AG: Jest takie stare porzekadło, które zwykł przytaczać twórca polskiej wersji TQM, prof. Kindlarski: przedsiębiorstwo zawsze i konsekwentnie będzie produkowało najgorzej jak tylko rynek mu na to pozwoli. I o tym trzeba zawsze pamiętać. My spoglądamy na kwestie jakości z dwóch punktów widzenia: po pierwsze jakość, do pewnego stopnia abstrakcyjna wartość wynikająca z kultury przedsiębiorstwa, nie jest to jakość „przyczepiona” do produktu, tylko pewne podejście do rynku i klienta — działanie z klasą. Drugie podejście do jakości jest zewnętrzne: dopóki otoczenie przedsiębiorstwa sprzyja, wymuszając i wymagając jakości, dopóty ta jakość będzie poprawiana, gdyż inaczej nie da się funkcjonować na rynku.

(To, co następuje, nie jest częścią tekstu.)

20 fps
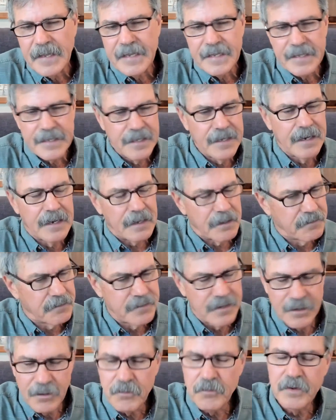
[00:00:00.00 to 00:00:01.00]
Yeah,
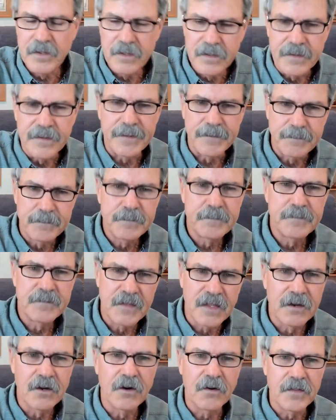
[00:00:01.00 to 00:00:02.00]
not really.
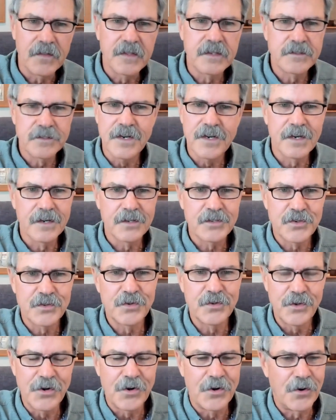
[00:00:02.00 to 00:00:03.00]
No, it's not mm-hmm.
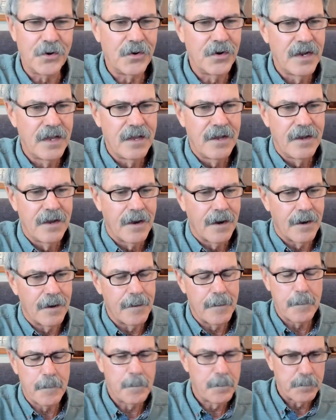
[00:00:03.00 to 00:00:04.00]
true.
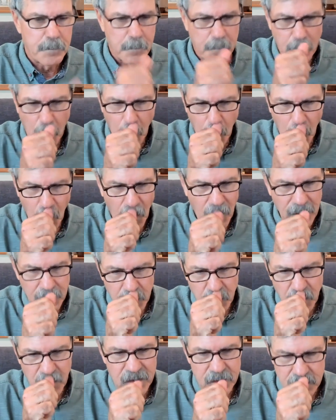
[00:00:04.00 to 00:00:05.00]
Um,
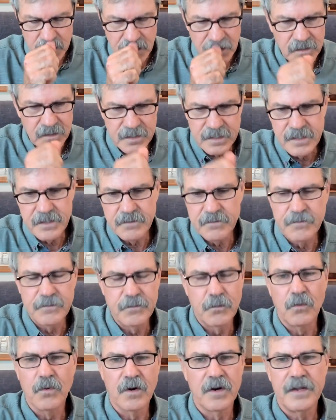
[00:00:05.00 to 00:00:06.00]
what we're looking
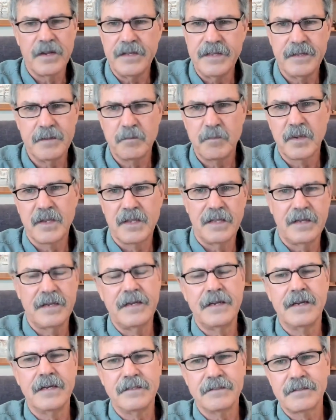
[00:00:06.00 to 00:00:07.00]
for in
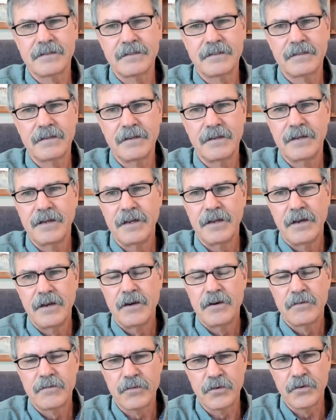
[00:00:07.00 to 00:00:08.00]
plants
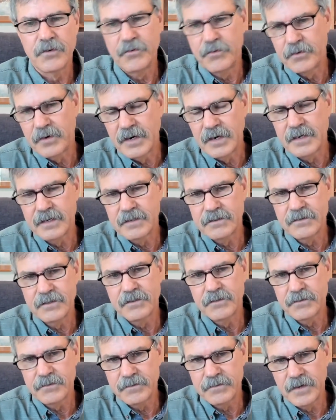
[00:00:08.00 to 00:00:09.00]
for drugs
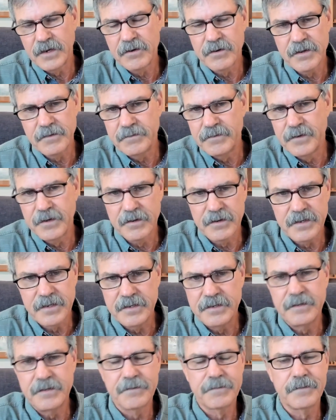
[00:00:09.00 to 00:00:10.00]
is very, very
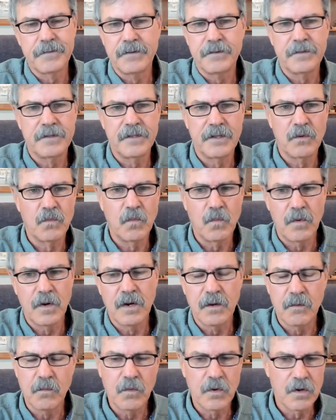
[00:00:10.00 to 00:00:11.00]
different than
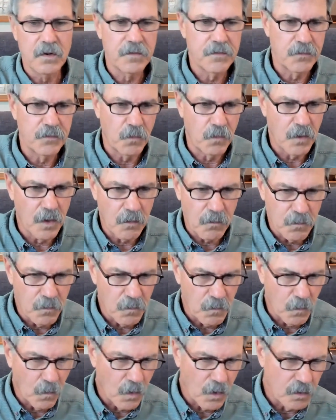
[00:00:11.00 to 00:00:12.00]
what we're what
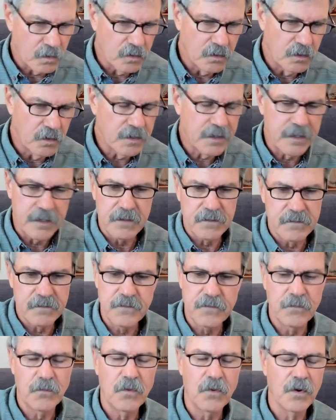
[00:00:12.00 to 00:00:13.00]
we're looking
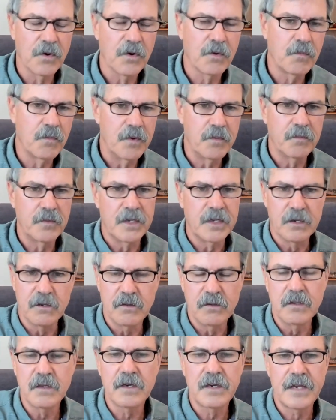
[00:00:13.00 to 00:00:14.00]
for when we
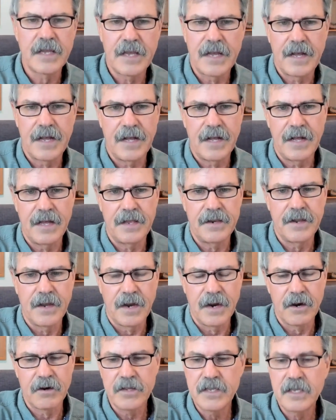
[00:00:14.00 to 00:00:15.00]
look at
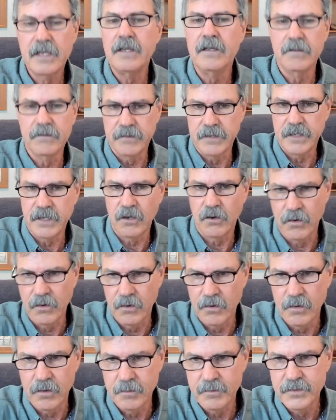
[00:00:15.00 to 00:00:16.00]
our healing
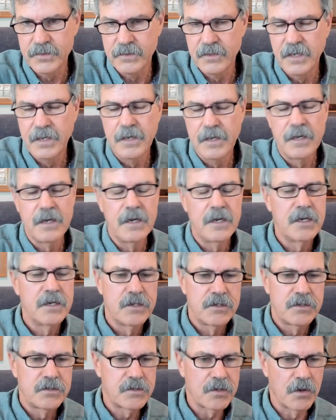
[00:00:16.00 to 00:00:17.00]
herbs.
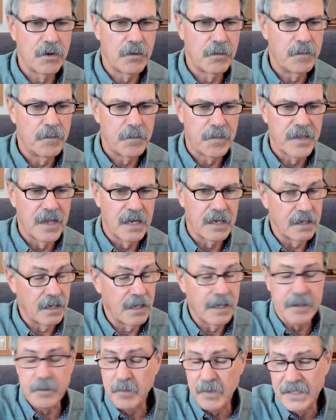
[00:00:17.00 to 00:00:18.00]
So a
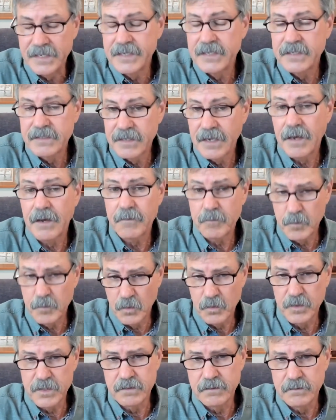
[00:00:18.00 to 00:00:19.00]
lot of plants have
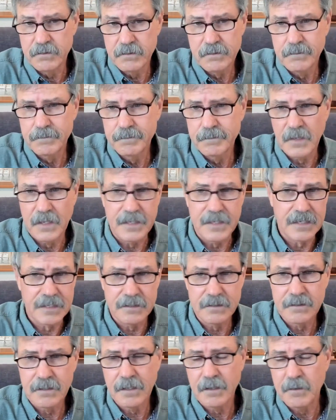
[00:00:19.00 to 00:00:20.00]
poisons. Like I
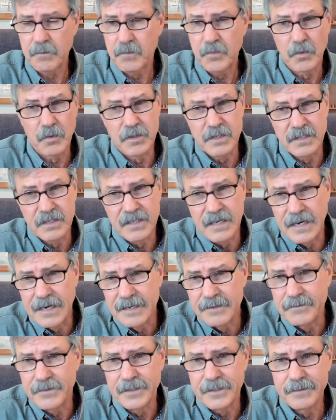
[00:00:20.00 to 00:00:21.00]
said, poison
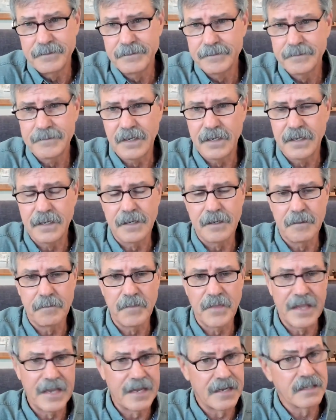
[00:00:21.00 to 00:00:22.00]
ivy
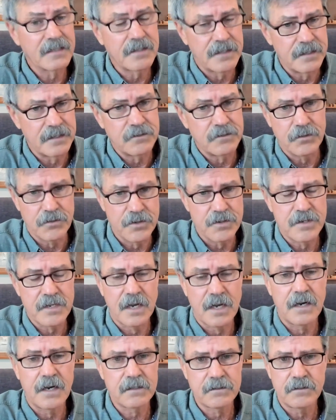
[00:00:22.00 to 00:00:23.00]
um, has things that are
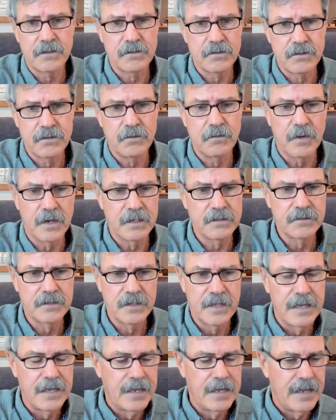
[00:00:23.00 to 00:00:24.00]
toxic to us.
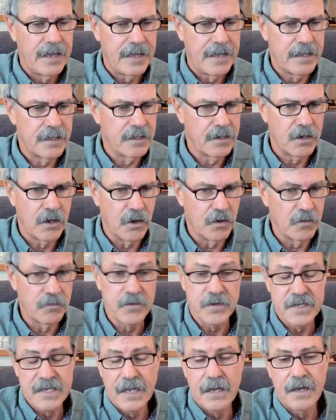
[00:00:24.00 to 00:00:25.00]
And
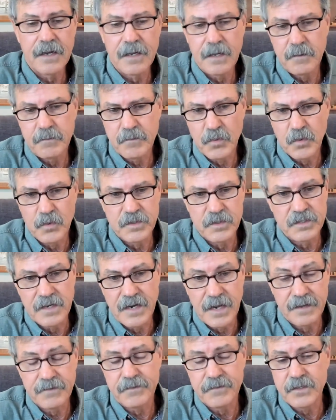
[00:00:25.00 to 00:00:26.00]
over time, poison
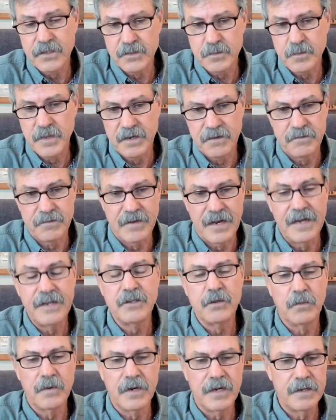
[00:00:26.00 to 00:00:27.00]
ivy has been
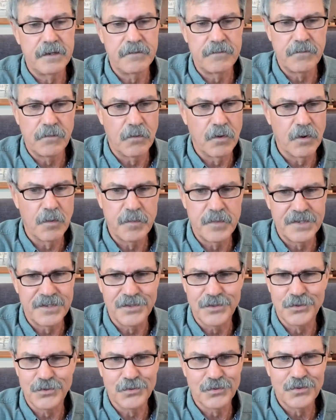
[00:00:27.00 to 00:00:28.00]
evaluated for
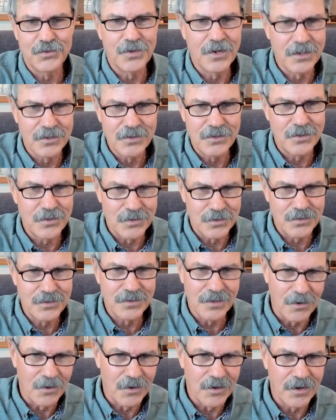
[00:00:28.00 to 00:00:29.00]
potential drug use
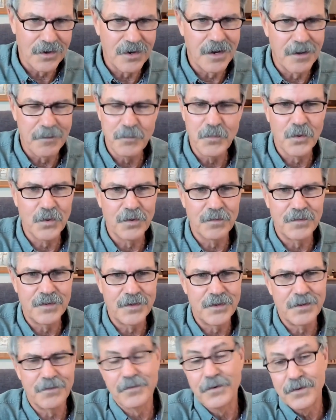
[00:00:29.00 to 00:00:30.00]
on a number of
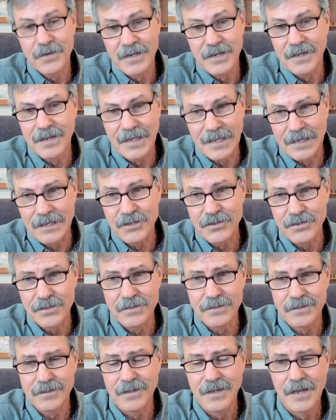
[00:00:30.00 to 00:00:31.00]
different
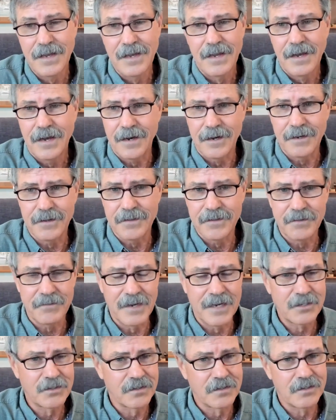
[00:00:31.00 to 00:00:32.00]
occasions. Uh, they've
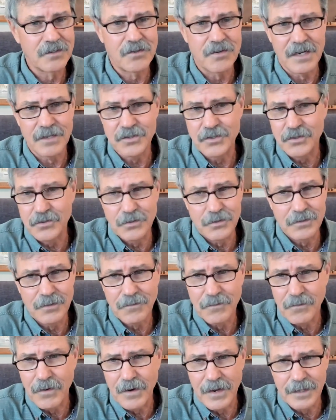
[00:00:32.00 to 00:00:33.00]
actually tried to use
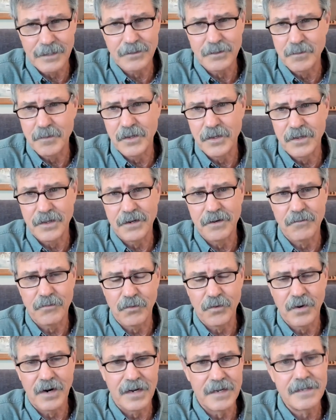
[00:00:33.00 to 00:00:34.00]
it for eczema and a
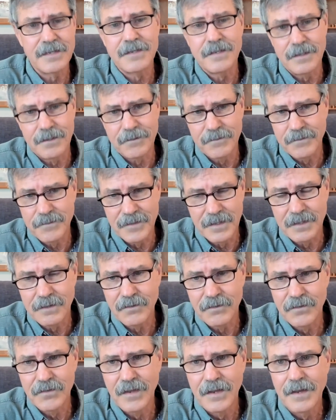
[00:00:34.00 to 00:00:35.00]
variety of
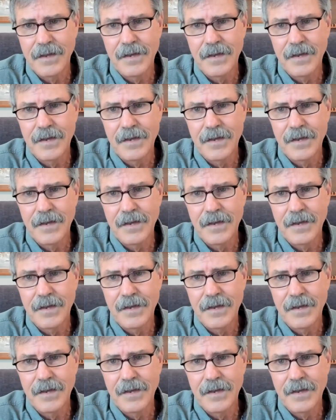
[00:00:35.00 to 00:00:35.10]
things.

Jakość zależy zatem od tego, jak się zarządza zasobami ludzkimi, a także od prowadzonej polityki gospodarczej.
„PB”: Jaka jest kondycja polskiej jakości?
AG: Nie oceniam jej dobrze... choć można powiedzieć, że jest i nadspodziewanie dobrze, i nadspodziewanie źle. Dobrze w tym znaczeniu, że często sami nie wierzymy w to, że polskie produkty bywają na przyzwoitym światowym poziomie i ze strachem podejmujemy walkę konkurencyjną. Niepotrzebny to strach, bo wiele przedsiębiorstw przegrywa tę walkę właśnie z powodu braku wiary w sukces. Z drugiej strony, firmy, zwłaszcza posiadające np. certyfikaty jakości, czują się uspokojone, że zrobiły wszystko co tylko możliwe w kwestii jakości. Niekiedy dostaję zamówienia, żebym przyjechał poćwiczyć troszkę np. narzędzia SPC, bo przyjechał auditor na kolejny audit i zostawił takie zalecenia. Takie przedsiębiorstwa są zbyt spokojne.
„PB”: A perspektywy?
AG: Są związane z otwarciem dla nas rynku europejskiego i wyglądają smutno. Przyszłość jest zarówno zagrożeniem, jak i szansą: zagrożone jest około 30 proc. przemysłu, które przy obecnym sposobie zarządzania nie ma szans na przetrwanie. Po przeciwległej stronie rozkładu prawdopodobieństwa stoi drugie 30 proc. przedsiębiorstw, które już są na światowych rynkach, myślą globalnie i sobie poradzą.
„PB”: A co z pozostałymi 40 proc.?
AG: Ta grupa, zależnie od tego, czy zdoła się zorientować na czas, w którym iść kierunku, albo przegra, albo wygra. Tutaj jednak — oprócz jakości — dochodzą kwestie globalnych strategii biznesowych. Nasze przedsiębiorstwa od lat z uporem przekonują, że działają na rynku polskim. I to jest tragedia. Nie można tak podchodzić do sprawy. Rynek, nawet dla najmniejszego przedsiębiorstwa, jest zawsze rynkiem światowym.